敬忠温言打发了附近围观的百姓,长街逐渐恢复安静,只有那大红色的灯笼在风雪中一晃一晃的。

        苏成哲的眼神已恢复成素日里的样子,他偏转头颅,语带心疼地问苏蕴娇,“疼不疼?”

        苏蕴娇本想表现得坚强些,可二哥哥温柔的询问如同一根□□,引燃了她心里的憋闷和委屈,“疼。”她带着哭腔道。

        听到这个颤巍巍的“疼”字,苏成哲和池煊几乎同时蹙起蹙眉,甚至,池煊的眉头蹙得比苏成哲要更深些。

        方才池煊一直在打量苏蕴娇,看到她接过圣旨之后走向刘嘉钰,他还以为她要撸起袖子向刘嘉钰讨回那一巴掌,没想到,她仅是和刘嘉钰说了几句话。

        池煊总觉得如今的苏蕴娇太好脾气了,以前她是从不饶人的,谁给她一巴掌,她能当场讨回两巴掌。他好奇地问苏蕴娇,“刘嘉钰打你时,你怎么不还手?”

        重活一次之后,苏蕴娇学会了明枪暗箭。

        就拿今天刘嘉钰打她来说,当场还手,她是可以得一时之快,但若传出去,就成了她与刘嘉钰当街互殴了,她和刘嘉钰都占不到便宜,反倒白白挨了对方的打。

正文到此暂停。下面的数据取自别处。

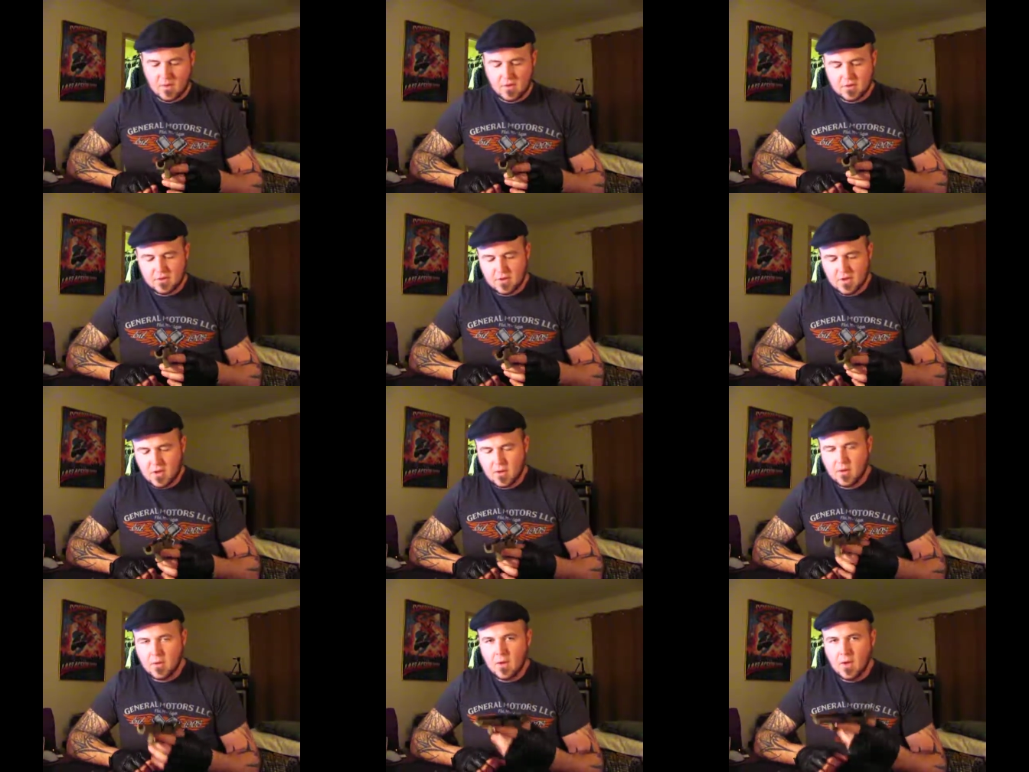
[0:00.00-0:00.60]

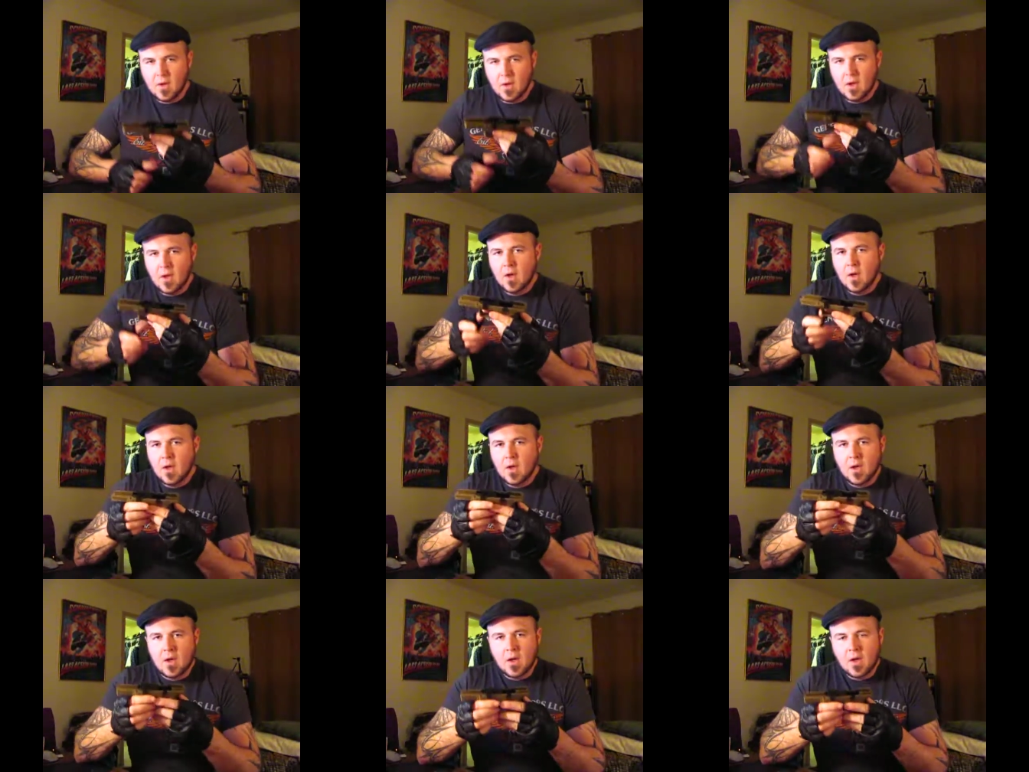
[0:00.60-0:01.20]
So
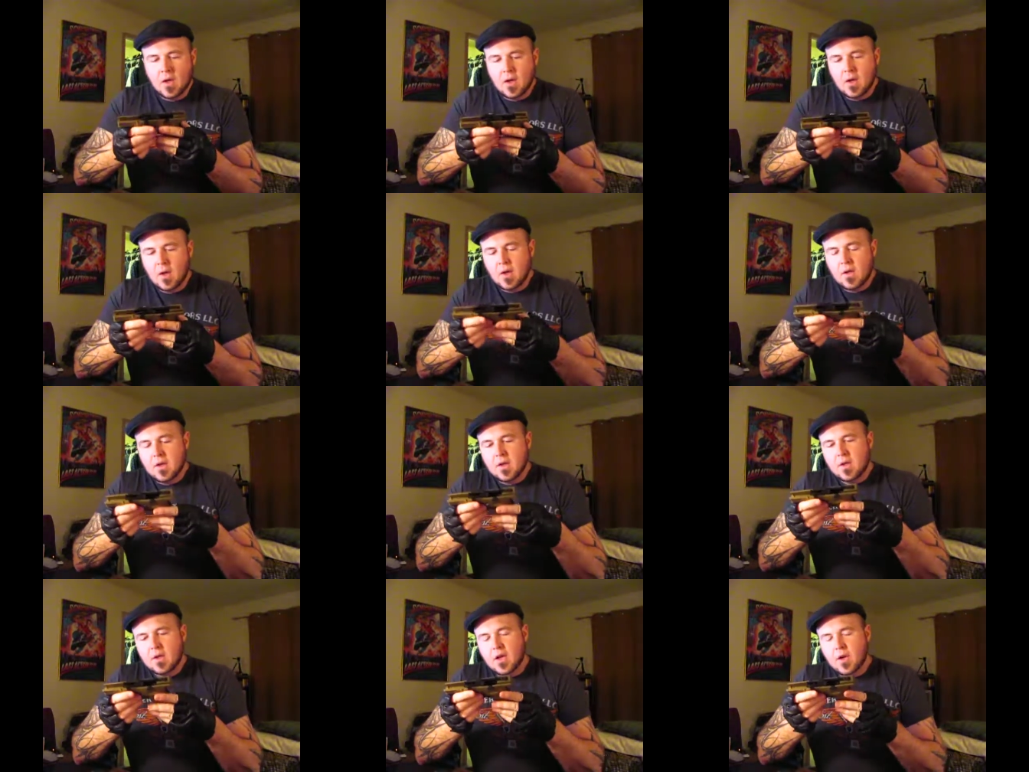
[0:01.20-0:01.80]

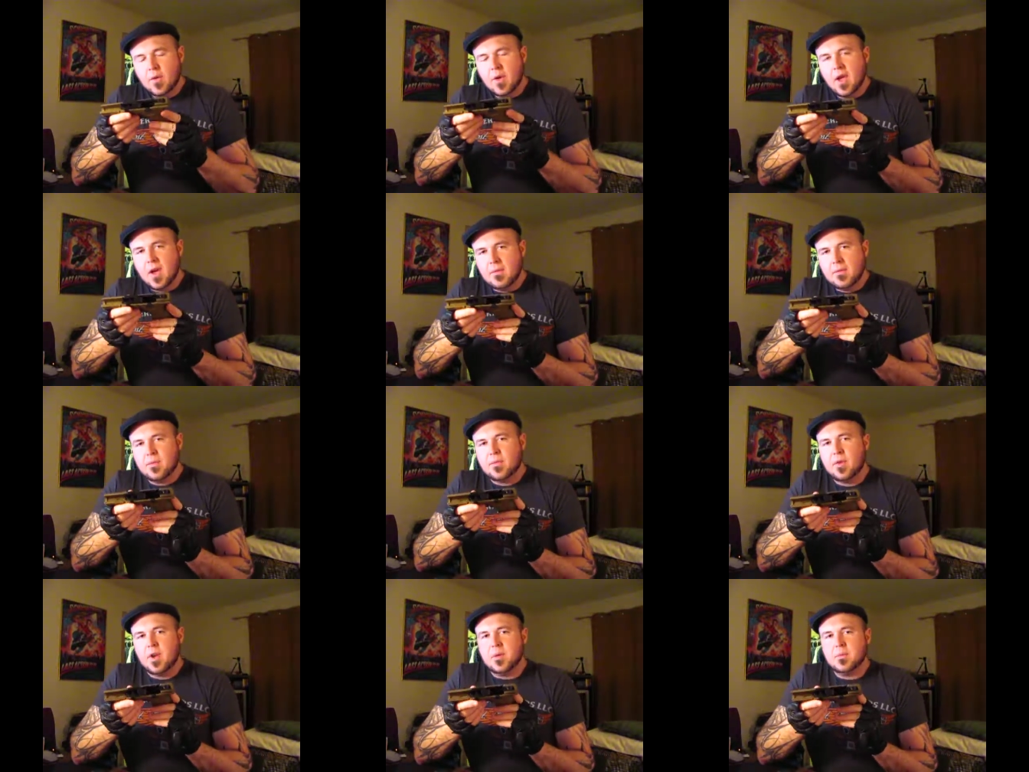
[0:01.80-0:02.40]
here we have
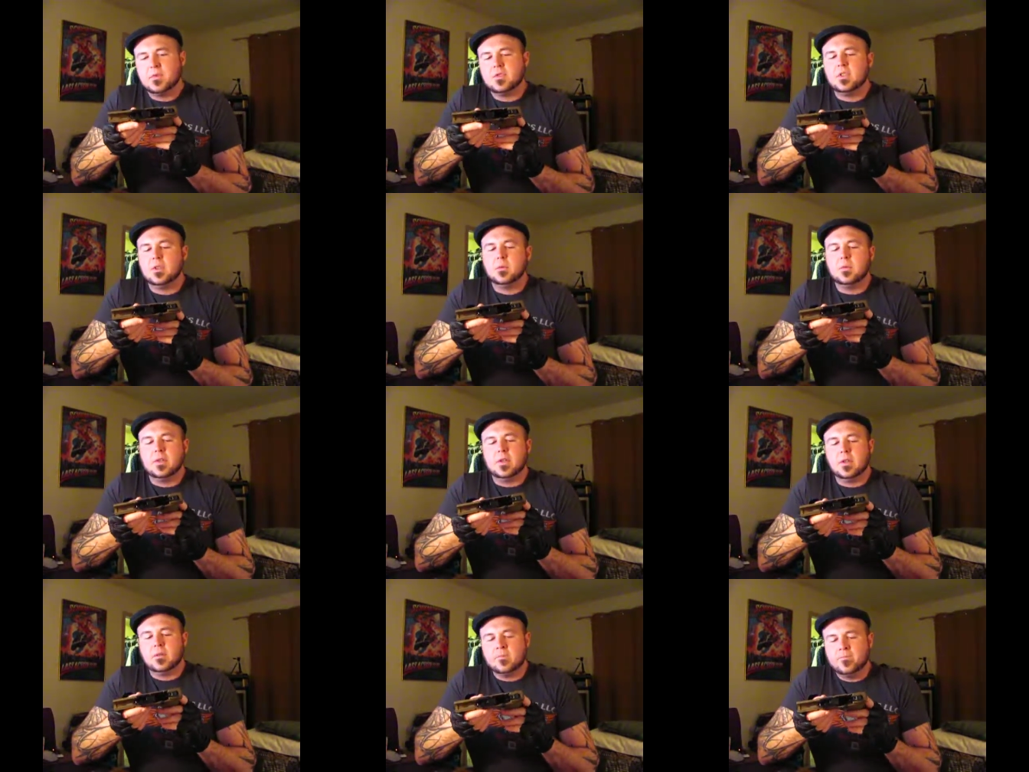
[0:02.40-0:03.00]
the frame
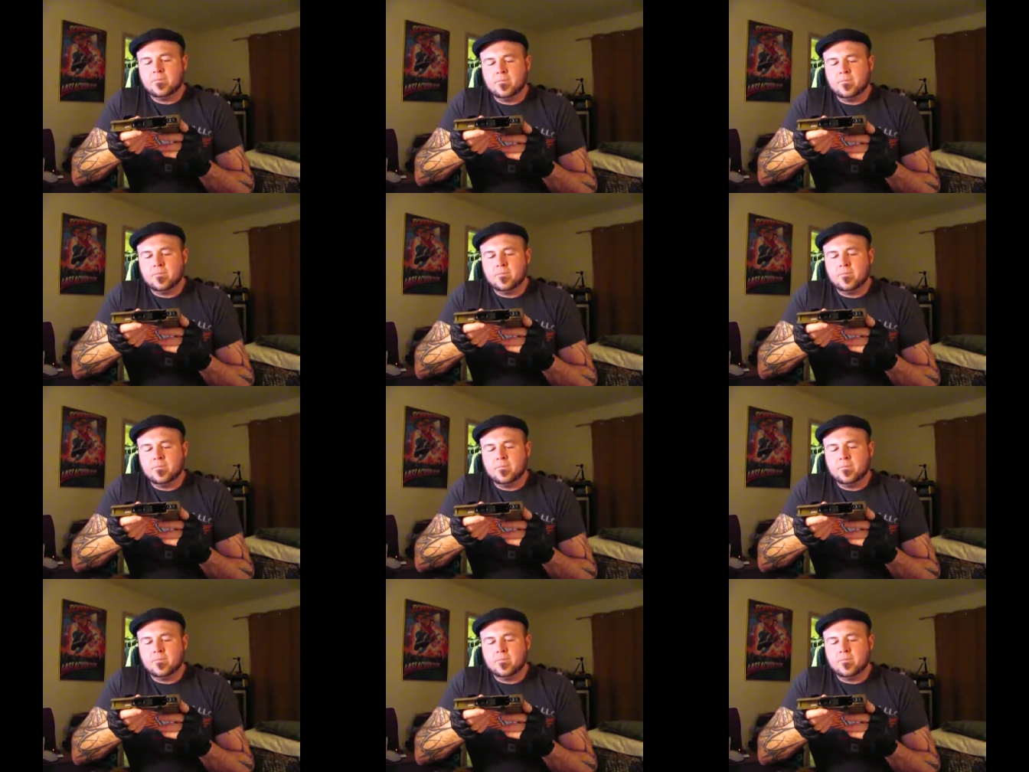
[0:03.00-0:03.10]
assembly.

        她忍下这一巴掌,不予还手,表面看来是吃了亏,实则占了上风。

        她有法子从别的地方找补回来。

        圣旨是稀罕物,代表着帝王的权威,苏蕴娇妥帖拿好,含糊对池煊道:“殿下希望阿娇与您的表妹当街对打吗?您要真想看,阿娇这便唤她回来。”

        池煊深深望她一眼,没说话。